SPUG: Chip Salzenberg Defense Fund

Fri Aug 5 13:56:29 PDT 2005

This is probably getting a bit off-topic for this list, feel free to email 
me directly if you'd like more information, but put simply robots.txt is a 
way for website operators to state which bots they wish to be able to 
spider which parts of their site.

What it means for robots that ignore the rules laid out in this file is 
open to interpretation, but most "good netizen" internet providers would 
probably put a stop to a badly behaved robot if all other options were 
exhausted.

Here's more information on robots.txt

http://www.robotstxt.org/wc/robots.html
http://www.robotstxt.org/wc/norobots.html

You can block the ip the bot comes from, but there are a virtually 
unlimited number of misconfigured proxies in probably every country in the 
world.  If they're abusing these (which could be illegal in and of itself 
if the operator of the proxy did not intend it to actually be public) 
it's not a simple matter to stop.

It's not like a huge DDoS that's dropping entire ISPs off the net which 
backbone providers would be interested in stopping, it's generally quite a 
bit more isolated of an incident than that.

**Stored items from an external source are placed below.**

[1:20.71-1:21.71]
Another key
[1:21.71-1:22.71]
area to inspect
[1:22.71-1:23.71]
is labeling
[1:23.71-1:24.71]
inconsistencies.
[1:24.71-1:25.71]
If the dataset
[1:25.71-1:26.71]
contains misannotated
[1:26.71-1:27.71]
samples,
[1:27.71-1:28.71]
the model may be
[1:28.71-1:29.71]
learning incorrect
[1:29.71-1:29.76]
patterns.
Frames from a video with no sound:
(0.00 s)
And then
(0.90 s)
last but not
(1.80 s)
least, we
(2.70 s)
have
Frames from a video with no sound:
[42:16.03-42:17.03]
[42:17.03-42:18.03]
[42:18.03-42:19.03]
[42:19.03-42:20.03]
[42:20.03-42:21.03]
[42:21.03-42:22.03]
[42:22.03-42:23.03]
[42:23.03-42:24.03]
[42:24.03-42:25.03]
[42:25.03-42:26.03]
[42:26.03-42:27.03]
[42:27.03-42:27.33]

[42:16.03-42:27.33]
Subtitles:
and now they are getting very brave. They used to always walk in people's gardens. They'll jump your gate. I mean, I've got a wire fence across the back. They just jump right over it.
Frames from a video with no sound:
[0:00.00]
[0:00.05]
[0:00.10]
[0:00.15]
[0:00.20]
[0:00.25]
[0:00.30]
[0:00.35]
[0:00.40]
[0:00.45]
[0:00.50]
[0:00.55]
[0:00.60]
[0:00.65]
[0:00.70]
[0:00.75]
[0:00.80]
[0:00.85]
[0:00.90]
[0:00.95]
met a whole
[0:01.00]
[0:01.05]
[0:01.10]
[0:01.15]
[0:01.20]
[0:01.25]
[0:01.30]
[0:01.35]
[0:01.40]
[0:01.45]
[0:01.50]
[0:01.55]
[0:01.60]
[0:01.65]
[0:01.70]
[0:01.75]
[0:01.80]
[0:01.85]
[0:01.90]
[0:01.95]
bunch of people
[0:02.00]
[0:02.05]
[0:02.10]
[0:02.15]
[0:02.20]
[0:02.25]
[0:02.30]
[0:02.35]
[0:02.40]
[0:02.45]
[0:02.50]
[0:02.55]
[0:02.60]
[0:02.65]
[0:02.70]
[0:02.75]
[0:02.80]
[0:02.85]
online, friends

If you wanted to put a stop to a misbehaving bot, and you couldn't track 
down the people who were running it (or their ISP is not cooperative) 
you'd probably need to contact individual proxy operators to fix their 
proxy configurations, which is pointless given the number of proxies 
available.  Your only other option for remedy is likely an expensive and 
difficult legal process, involving network resources probably located in 
other countries.

An example of a similar situation (although it really was an attack as 
opposed to a rude bot) is what happened to Kuro5hin.org.  I may be 
remembering this incorrectly, but I believe this was the reason K5 had to 
completely disable their search feature: someone wrote an abusive bot to 
make random search requests very rapidly over open proxies.  Searches were 
very expensive under Scoop, and this basically made the site unusable.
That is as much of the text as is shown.